▶ _TASK INSTRUCTIONS_:
Nothing but the lines below from the one holding "[00:00:01.80 to 00:00:02.70]" up to and including the one holding "[00:00:08.10 to 00:00:09.00]" should be copied, exactly and without pictures.

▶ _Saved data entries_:

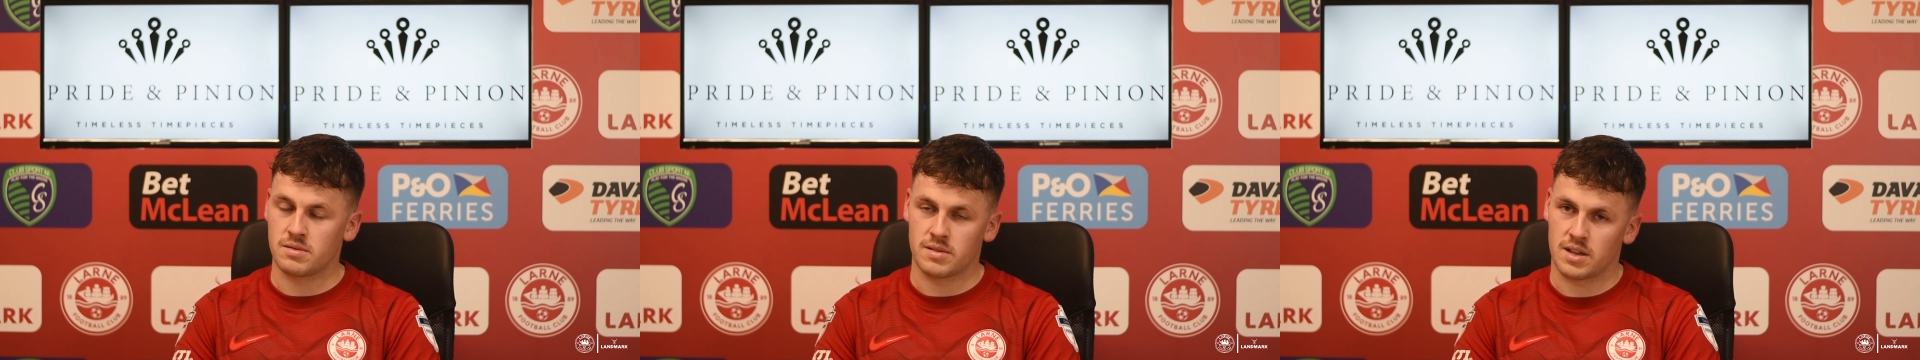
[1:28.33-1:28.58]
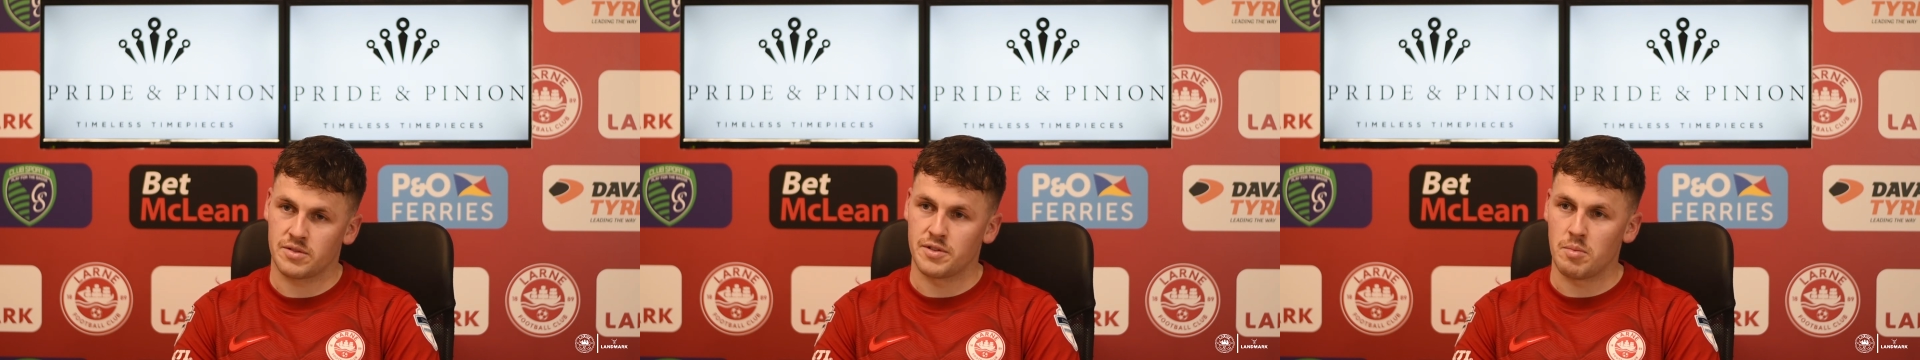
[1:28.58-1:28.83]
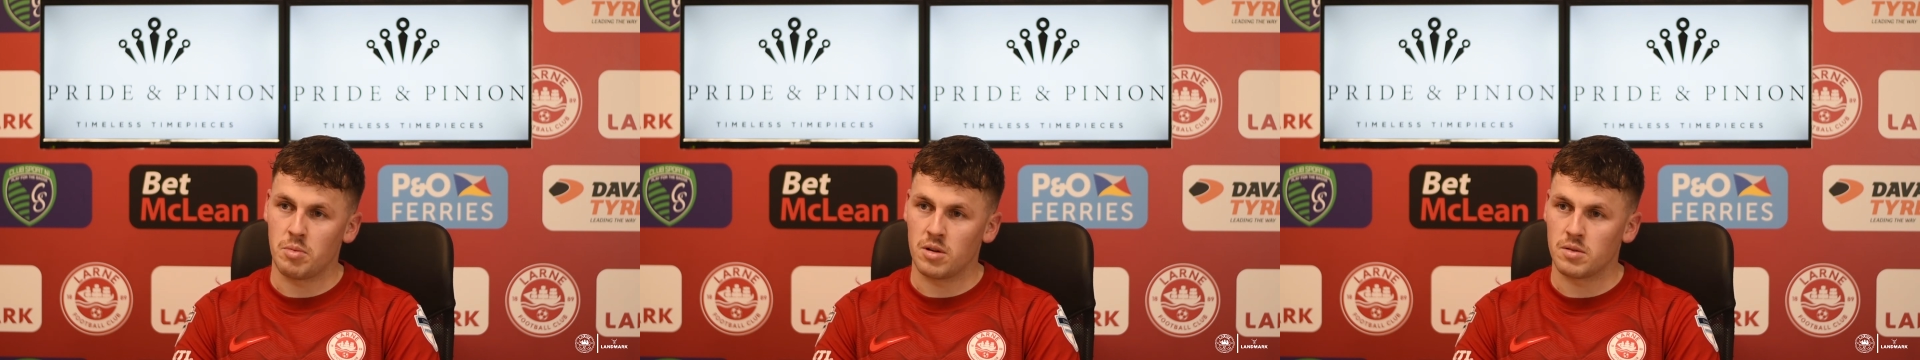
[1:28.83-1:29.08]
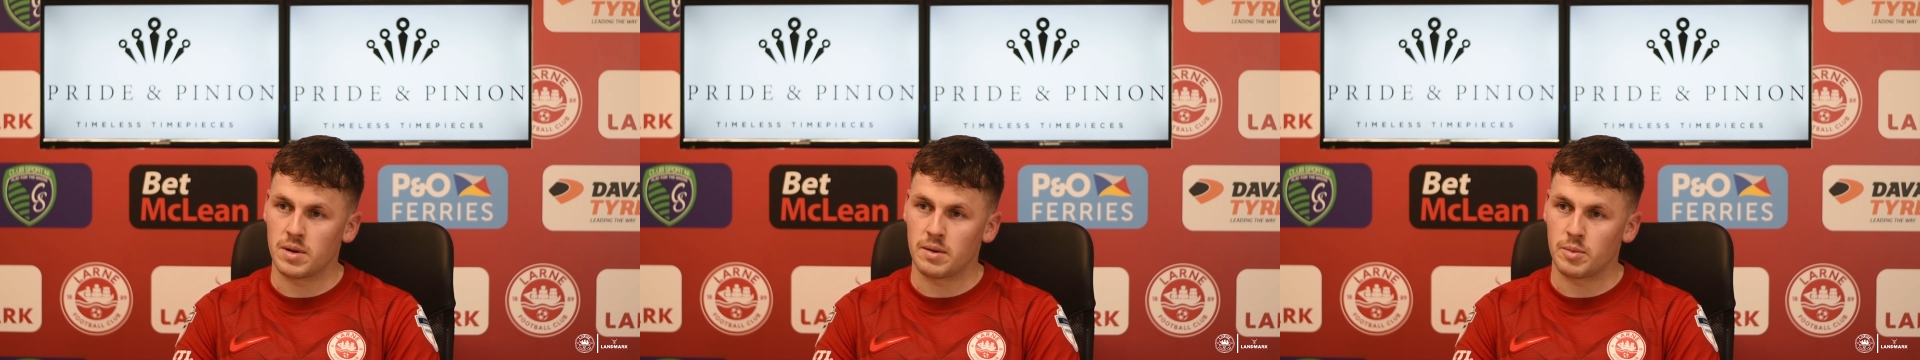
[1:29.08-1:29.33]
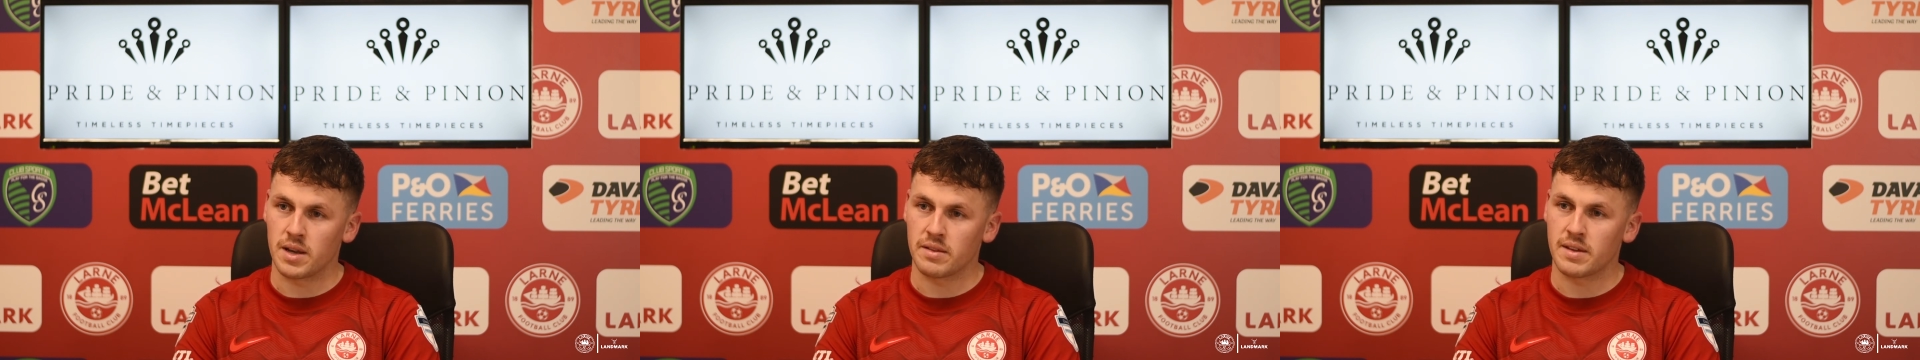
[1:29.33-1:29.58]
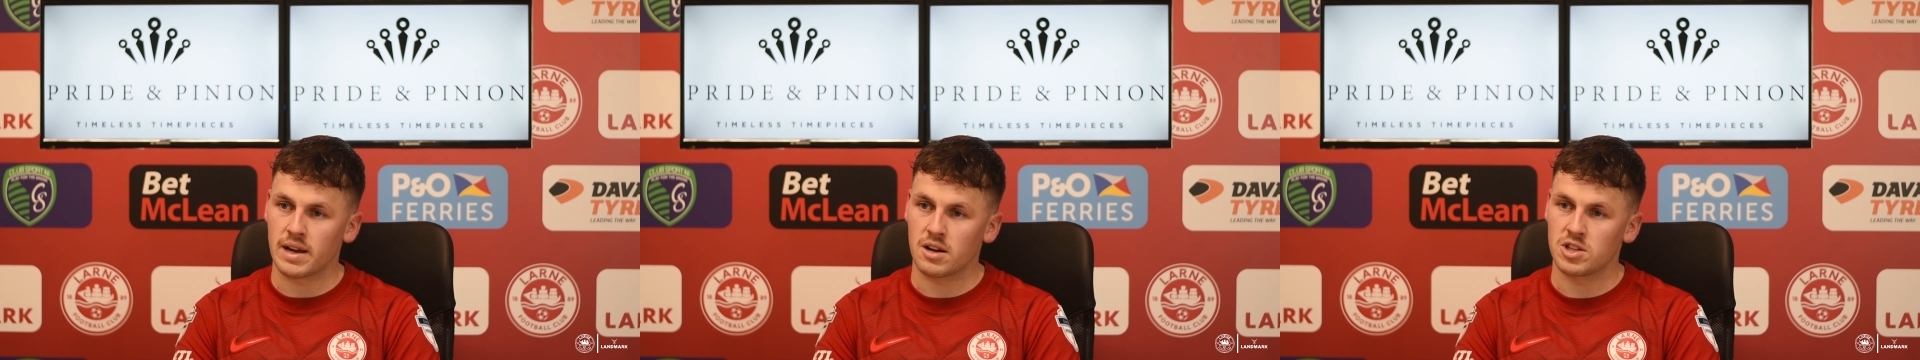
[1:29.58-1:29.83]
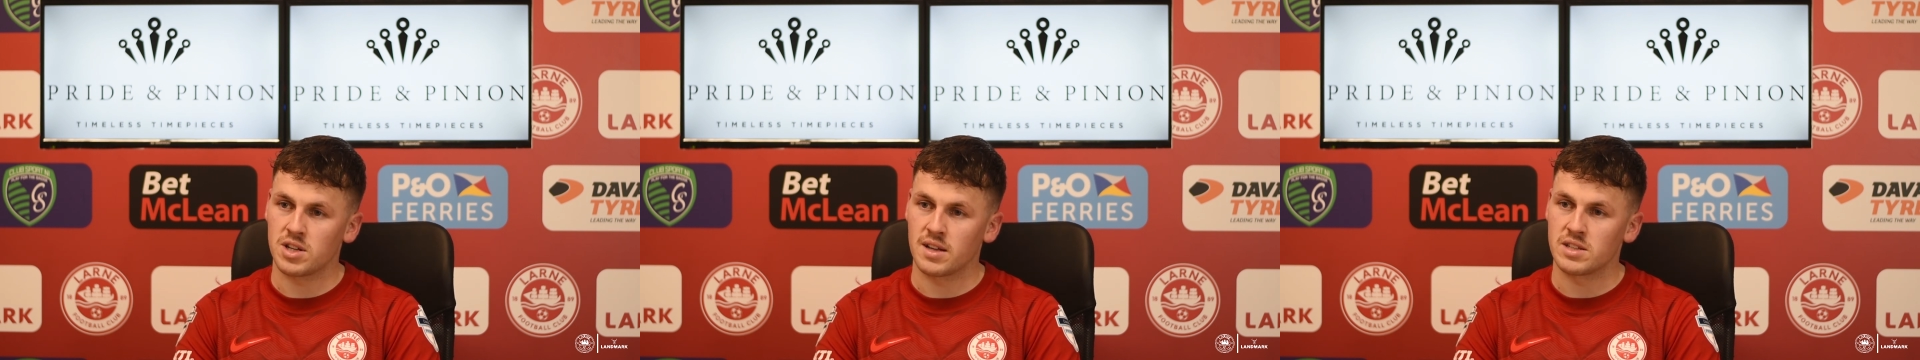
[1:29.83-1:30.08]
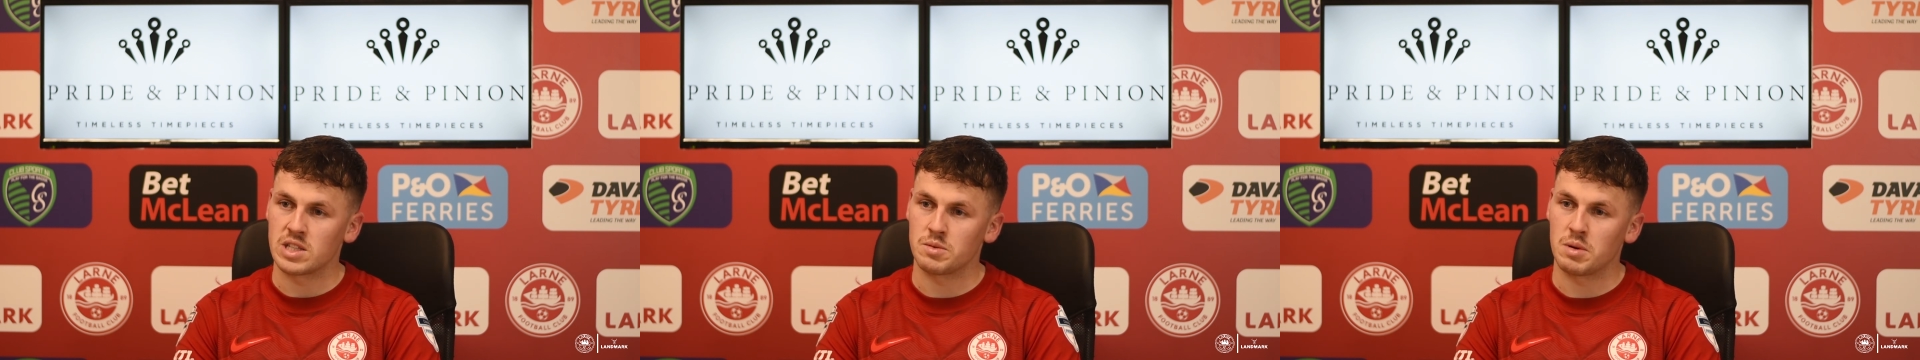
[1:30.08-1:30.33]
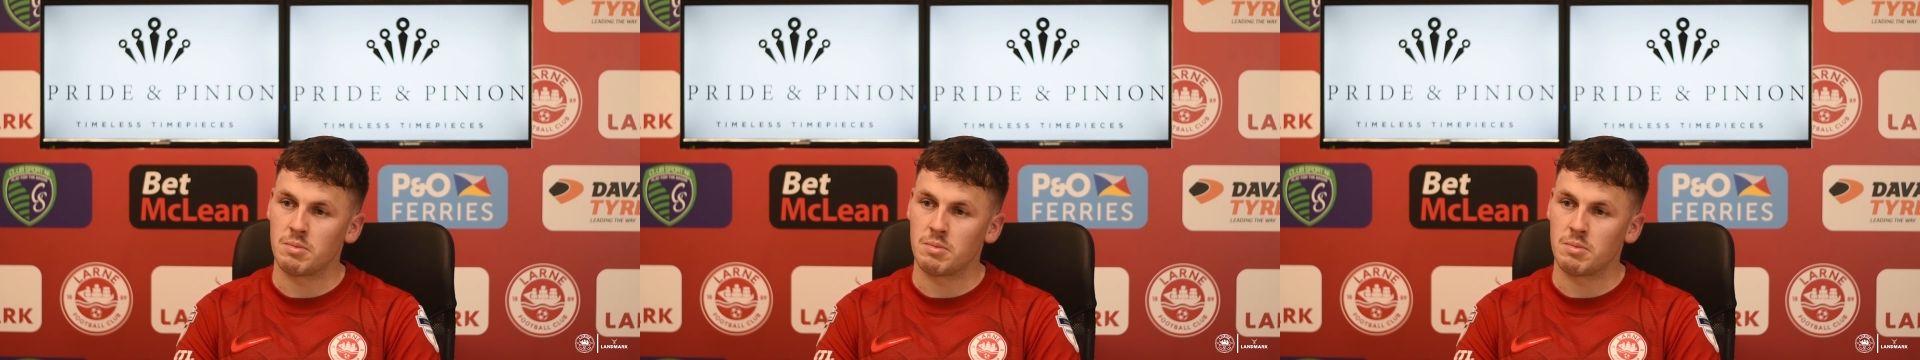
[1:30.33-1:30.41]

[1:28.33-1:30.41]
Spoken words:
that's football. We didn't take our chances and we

--

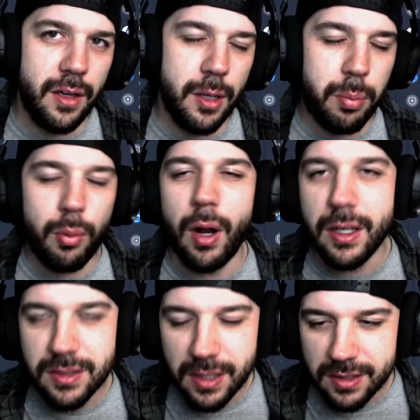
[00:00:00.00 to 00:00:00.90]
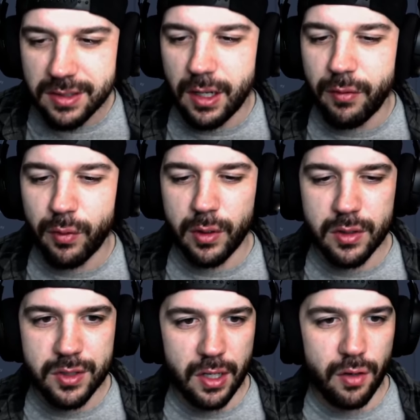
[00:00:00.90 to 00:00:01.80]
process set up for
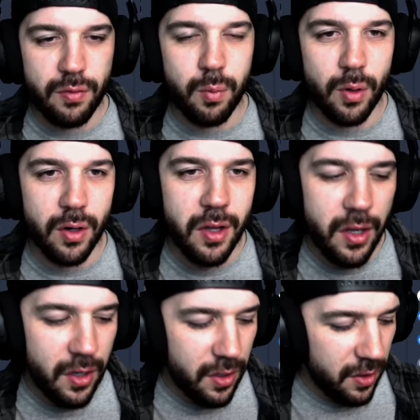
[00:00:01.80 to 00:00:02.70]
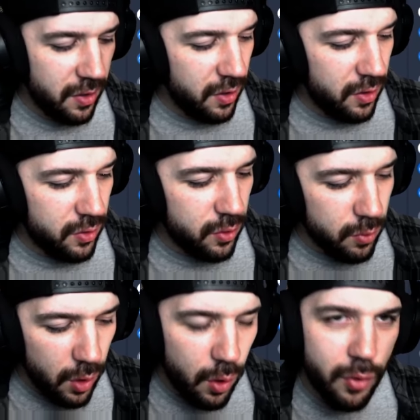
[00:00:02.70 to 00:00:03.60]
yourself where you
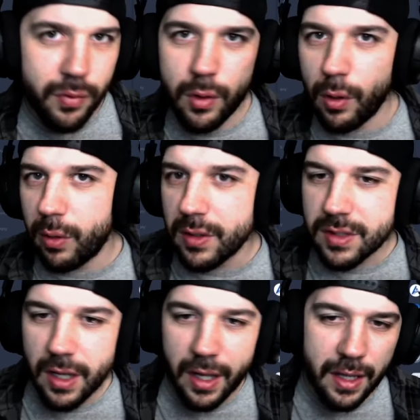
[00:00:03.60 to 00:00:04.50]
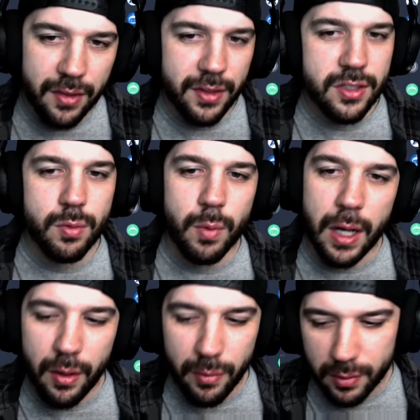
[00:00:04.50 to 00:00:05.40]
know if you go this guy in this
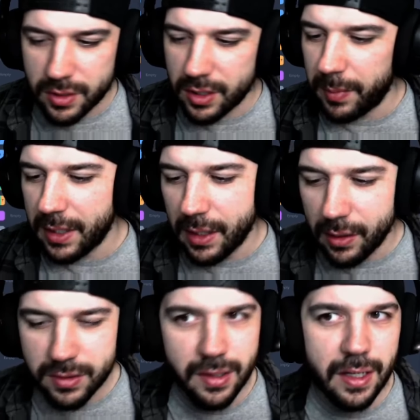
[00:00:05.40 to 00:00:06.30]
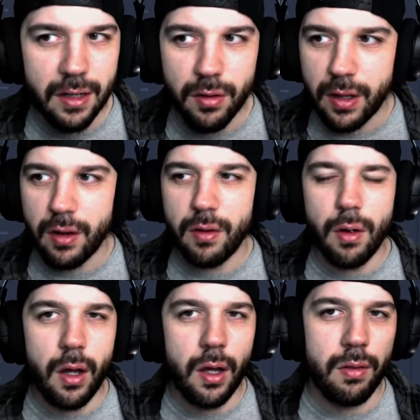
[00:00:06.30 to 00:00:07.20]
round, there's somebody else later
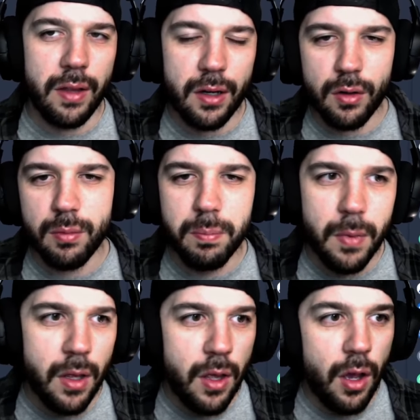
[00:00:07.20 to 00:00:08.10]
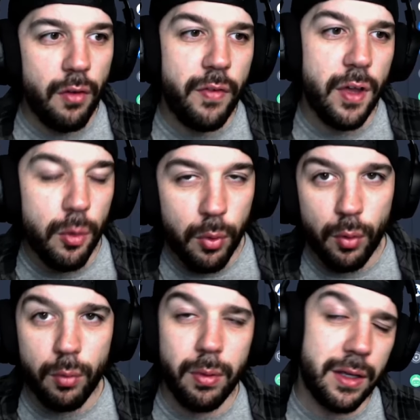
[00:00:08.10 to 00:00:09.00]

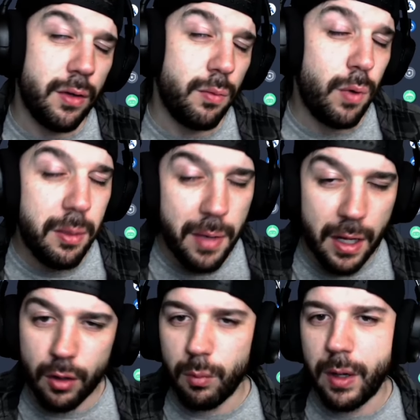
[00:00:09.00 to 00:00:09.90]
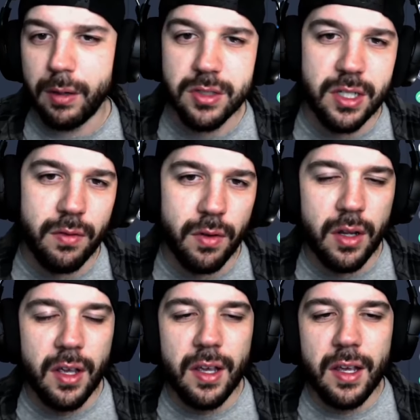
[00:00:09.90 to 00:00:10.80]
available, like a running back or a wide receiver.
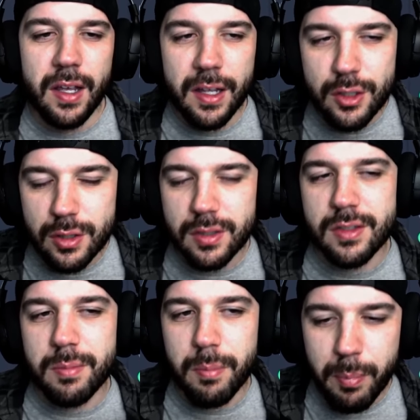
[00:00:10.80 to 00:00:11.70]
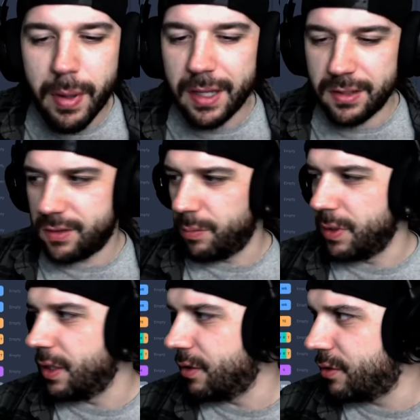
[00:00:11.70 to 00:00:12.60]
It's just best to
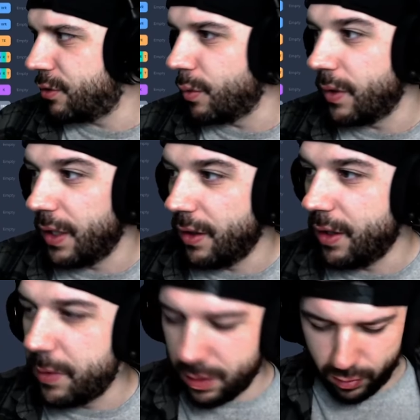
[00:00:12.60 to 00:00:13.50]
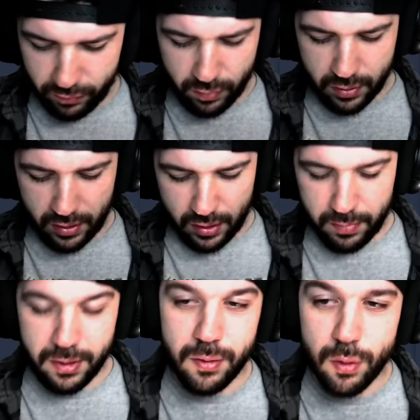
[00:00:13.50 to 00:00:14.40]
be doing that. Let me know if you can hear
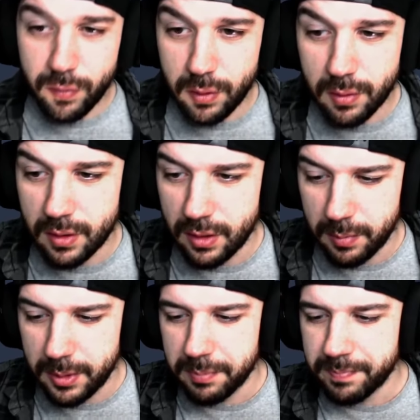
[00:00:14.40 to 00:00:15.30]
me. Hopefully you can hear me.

▶ _RESULT BELOW_:
[00:00:01.80 to 00:00:02.70]
[00:00:02.70 to 00:00:03.60]
yourself where you
[00:00:03.60 to 00:00:04.50]
[00:00:04.50 to 00:00:05.40]
know if you go this guy in this
[00:00:05.40 to 00:00:06.30]
[00:00:06.30 to 00:00:07.20]
round, there's somebody else later
[00:00:07.20 to 00:00:08.10]
[00:00:08.10 to 00:00:09.00]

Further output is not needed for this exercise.